Smathers Libraries welcomes Sarah Tew as Curator of the Harold and Mary Jean Hanson Rare Book Collection 

Sarah Tew headshot

Sarah Tew is a familiar face with a new job at Smathers Libraries. Working as Project Coordinator for the US Caribbean & Florida Digital Newspaper Project since 2022, she will move into her new role as Curator of the Harold and Mary Jean Hanson Rare Book Collection in May. 

She holds a master’s degree in Digital Humanities and Digital Knowledge from the University of Bologna. Previously, she worked at the University of Pennsylvania Kislak Center for Special Collections, Rare Books and Manuscripts and at the Muscarelle Museum of Art at William & Mary. Currently, she leads the History of Papyrology project at the Center for the Tebtunis Papyri at UC Berkeley Libraries. 

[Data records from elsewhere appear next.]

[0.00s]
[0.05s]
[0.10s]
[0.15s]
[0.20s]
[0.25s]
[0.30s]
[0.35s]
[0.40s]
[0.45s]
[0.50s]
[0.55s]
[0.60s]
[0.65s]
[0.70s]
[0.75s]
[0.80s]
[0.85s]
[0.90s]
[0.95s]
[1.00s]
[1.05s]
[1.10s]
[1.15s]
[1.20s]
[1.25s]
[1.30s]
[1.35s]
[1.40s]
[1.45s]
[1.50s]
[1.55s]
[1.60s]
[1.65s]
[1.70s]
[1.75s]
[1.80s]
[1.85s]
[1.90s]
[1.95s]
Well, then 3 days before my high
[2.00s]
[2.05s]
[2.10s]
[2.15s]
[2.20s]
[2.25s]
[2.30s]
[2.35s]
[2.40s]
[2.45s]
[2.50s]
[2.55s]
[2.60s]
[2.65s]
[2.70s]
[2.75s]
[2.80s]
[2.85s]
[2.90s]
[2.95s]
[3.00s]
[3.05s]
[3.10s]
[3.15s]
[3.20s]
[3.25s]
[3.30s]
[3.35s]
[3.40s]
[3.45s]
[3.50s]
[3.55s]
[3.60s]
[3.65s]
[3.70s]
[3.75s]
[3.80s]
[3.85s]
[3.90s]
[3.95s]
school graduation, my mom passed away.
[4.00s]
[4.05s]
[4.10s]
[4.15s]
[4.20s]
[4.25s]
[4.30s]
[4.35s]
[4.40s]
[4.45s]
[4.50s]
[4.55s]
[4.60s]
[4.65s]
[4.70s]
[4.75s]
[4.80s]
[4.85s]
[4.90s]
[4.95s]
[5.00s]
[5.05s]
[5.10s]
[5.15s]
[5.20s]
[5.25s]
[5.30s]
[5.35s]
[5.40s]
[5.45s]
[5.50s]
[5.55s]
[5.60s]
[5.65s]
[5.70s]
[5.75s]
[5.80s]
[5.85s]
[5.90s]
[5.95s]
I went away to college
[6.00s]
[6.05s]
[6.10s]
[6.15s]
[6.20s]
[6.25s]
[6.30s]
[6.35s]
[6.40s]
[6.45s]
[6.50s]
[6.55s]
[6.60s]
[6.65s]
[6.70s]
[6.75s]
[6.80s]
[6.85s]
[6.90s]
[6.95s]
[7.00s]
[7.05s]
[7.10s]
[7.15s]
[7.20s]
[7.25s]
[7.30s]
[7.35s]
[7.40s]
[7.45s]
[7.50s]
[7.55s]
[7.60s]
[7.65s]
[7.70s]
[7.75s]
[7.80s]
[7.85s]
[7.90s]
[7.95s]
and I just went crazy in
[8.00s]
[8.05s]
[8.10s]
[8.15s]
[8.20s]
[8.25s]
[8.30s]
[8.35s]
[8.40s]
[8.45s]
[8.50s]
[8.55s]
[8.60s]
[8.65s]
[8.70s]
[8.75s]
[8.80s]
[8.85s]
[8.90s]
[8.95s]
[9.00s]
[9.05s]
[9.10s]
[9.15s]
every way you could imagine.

Her research interests include knowledge compilation, transformation, preservation and exchange with an emphasis on historiography, compendiums, digital editions and the data behind descriptions of rare books. 

Sarah Tew believes that students, instructors, and researchers benefit from in-person instruction with rare books and digital humanities projects utilizing rare books. Seeing and handling rare materials safely is exciting, promotes responsibility for cultural heritage and spotlights the varied and vital roles of humans in the knowledge ecosystem. Digital humanities instruction with rare books promotes critical thinking about how knowledge is made through hands-on learning where students transform and create knowledge themselves.  

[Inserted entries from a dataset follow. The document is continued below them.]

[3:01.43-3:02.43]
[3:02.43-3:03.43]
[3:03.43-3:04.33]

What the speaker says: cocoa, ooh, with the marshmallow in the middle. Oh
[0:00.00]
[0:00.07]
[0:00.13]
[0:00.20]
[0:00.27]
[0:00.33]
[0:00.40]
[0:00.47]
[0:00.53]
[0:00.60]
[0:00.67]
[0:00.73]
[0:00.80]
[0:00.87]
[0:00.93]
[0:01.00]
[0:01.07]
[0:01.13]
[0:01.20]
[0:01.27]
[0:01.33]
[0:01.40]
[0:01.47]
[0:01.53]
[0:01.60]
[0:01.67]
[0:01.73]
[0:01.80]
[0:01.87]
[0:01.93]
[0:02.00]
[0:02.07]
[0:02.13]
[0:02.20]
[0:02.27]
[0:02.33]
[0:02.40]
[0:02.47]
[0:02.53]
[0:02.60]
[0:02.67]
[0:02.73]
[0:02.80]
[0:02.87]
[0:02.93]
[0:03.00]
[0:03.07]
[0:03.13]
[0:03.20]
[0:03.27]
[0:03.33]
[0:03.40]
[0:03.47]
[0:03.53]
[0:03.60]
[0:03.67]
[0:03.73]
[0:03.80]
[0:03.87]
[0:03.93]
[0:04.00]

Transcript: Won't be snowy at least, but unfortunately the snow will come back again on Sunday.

In an increasingly digital world propelled by rapidly changing technology, it is even more vital to understand how the choices we make as humans, including the technologies we use and develop, affect our understanding of knowledge. The breadth of the Harold and Mary Jean Hanson Rare Book Collection, coupled with faculty expertise across departments, offers extraordinary opportunities to understand what, why and how we know.  

As the Rare Books Curator, Sarah Tew seeks to facilitate active learning while keeping collections safe, advance learning by fostering interdisciplinary collaboration among students, faculty, and staff across the UF campus, and support and inspire others to explore, pursue, and create knowledge through rare books.